(IAAC) Faintest naked-eye object?

Michael Inglis inglism at sunysuffolk.edu
Tue Oct 14 10:09:01 EDT 2008


Hi Sue,
Thanks for email.
I think just faintest to the naked eye is sufficient actually. If you
can see it, you can see it! Whether it is an extended object of high
integrated magnitude or just surface brightness, it will all depend on
so many conditions such as eye response, sky conditions etc.. By the
way, great work in S&T!!
Cheerios,
Mike


-----Original Message-----
From: netastrocatalog-announce-bounces at visualdeepsky.org
[mailto:netastrocatalog-announce-bounces at visualdeepsky.org] On Behalf Of
Sue French
Sent: Monday, October 13, 2008 1:10 PM
To: 'IAAC: Internet Amateur Astronomers Catalog of
VisualDeep-SkyObservations'
Subject: Re: (IAAC) Faintest naked-eye object?


Mike,

I suggest you post your query to the Yahoo group Amastro.  They will
want you to be more specific, though.  Faintest by total integrated
magnitude or surface brightness?  Of course, those figures are often
unknown for nebulae.

Clear skies,  Sue

-----Original Message-----
From: netastrocatalog-announce-bounces at visualdeepsky.org
[mailto:netastrocatalog-announce-bounces at visualdeepsky.org] On Behalf Of
Dr.
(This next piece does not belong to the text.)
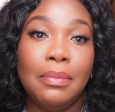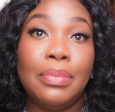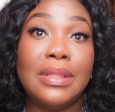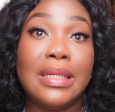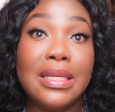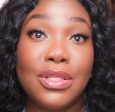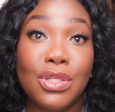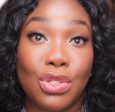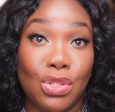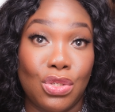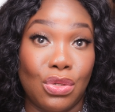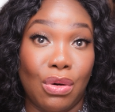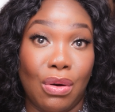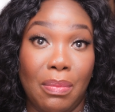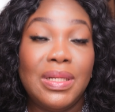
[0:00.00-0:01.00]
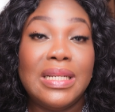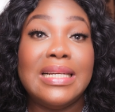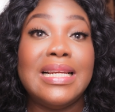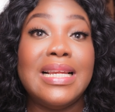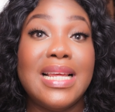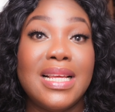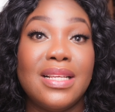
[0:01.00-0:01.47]
please stop.
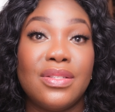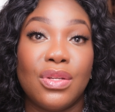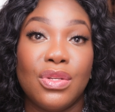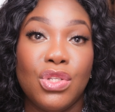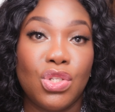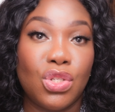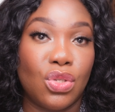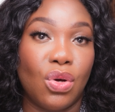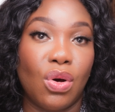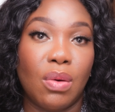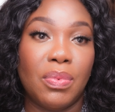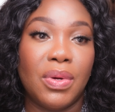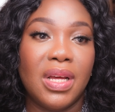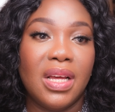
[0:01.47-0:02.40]
Please stop.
Michael Inglis
Sent: Sunday, October 12, 2008 10:46 AM
To: netastrocatalog-announce at visualdeepsky.org
Subject: (IAAC) Faintest naked-eye object?

Hi everyone,
I am doing some background research for an article I am writing to be  
published [eventually] in a nation-wide astronomy magazine [both in  
USA and UK].

My question to you all is:
What is the faintest object you have observed using ONLY the naked- 
eye? [maybe holding a deep-sky or H-alpha/Beta filter to the eye].

My sources tell me that perhaps Barnard's Loop may hold the record  
here, or perhaps M81/82?

if you have observed such an object, would you let me know, including  
conditions locations etc., etc..

All replies will be answered and sources quoted in the article.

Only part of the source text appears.